- _RECORD EXCERPTS_:
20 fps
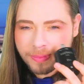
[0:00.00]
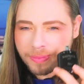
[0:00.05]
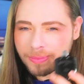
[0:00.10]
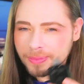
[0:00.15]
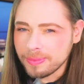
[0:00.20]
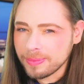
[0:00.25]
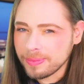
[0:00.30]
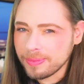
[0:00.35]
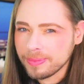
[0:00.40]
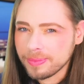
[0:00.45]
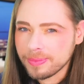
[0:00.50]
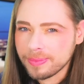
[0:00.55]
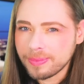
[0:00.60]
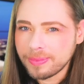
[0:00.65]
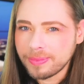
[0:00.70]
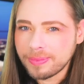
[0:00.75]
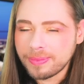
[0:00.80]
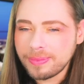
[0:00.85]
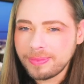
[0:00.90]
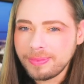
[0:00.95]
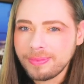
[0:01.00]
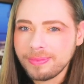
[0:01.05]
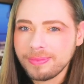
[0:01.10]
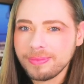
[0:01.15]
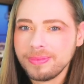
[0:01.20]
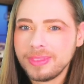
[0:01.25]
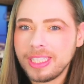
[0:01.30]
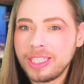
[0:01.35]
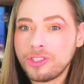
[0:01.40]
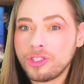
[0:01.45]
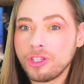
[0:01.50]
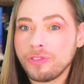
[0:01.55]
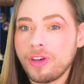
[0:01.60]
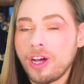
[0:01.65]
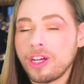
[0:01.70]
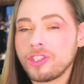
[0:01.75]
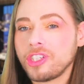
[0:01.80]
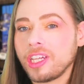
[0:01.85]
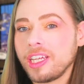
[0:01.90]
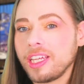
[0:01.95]
Mm.
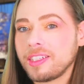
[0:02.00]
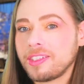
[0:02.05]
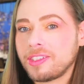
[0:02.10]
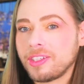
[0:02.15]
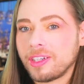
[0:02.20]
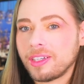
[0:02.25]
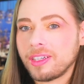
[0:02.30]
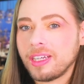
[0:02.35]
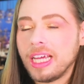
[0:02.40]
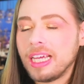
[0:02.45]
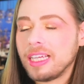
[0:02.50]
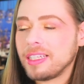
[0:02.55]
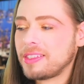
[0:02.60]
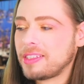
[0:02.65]
Sauvage elixir.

- _EXERCISE GOAL_: Each line above should be written out again unchanged; no images are to be carried over.

- _TASK RESULT_:
20 fps
[0:00.00]
[0:00.05]
[0:00.10]
[0:00.15]
[0:00.20]
[0:00.25]
[0:00.30]
[0:00.35]
[0:00.40]
[0:00.45]
[0:00.50]
[0:00.55]
[0:00.60]
[0:00.65]
[0:00.70]
[0:00.75]
[0:00.80]
[0:00.85]
[0:00.90]
[0:00.95]
[0:01.00]
[0:01.05]
[0:01.10]
[0:01.15]
[0:01.20]
[0:01.25]
[0:01.30]
[0:01.35]
[0:01.40]
[0:01.45]
[0:01.50]
[0:01.55]
[0:01.60]
[0:01.65]
[0:01.70]
[0:01.75]
[0:01.80]
[0:01.85]
[0:01.90]
[0:01.95]
Mm.
[0:02.00]
[0:02.05]
[0:02.10]
[0:02.15]
[0:02.20]
[0:02.25]
[0:02.30]
[0:02.35]
[0:02.40]
[0:02.45]
[0:02.50]
[0:02.55]
[0:02.60]
[0:02.65]
Sauvage elixir.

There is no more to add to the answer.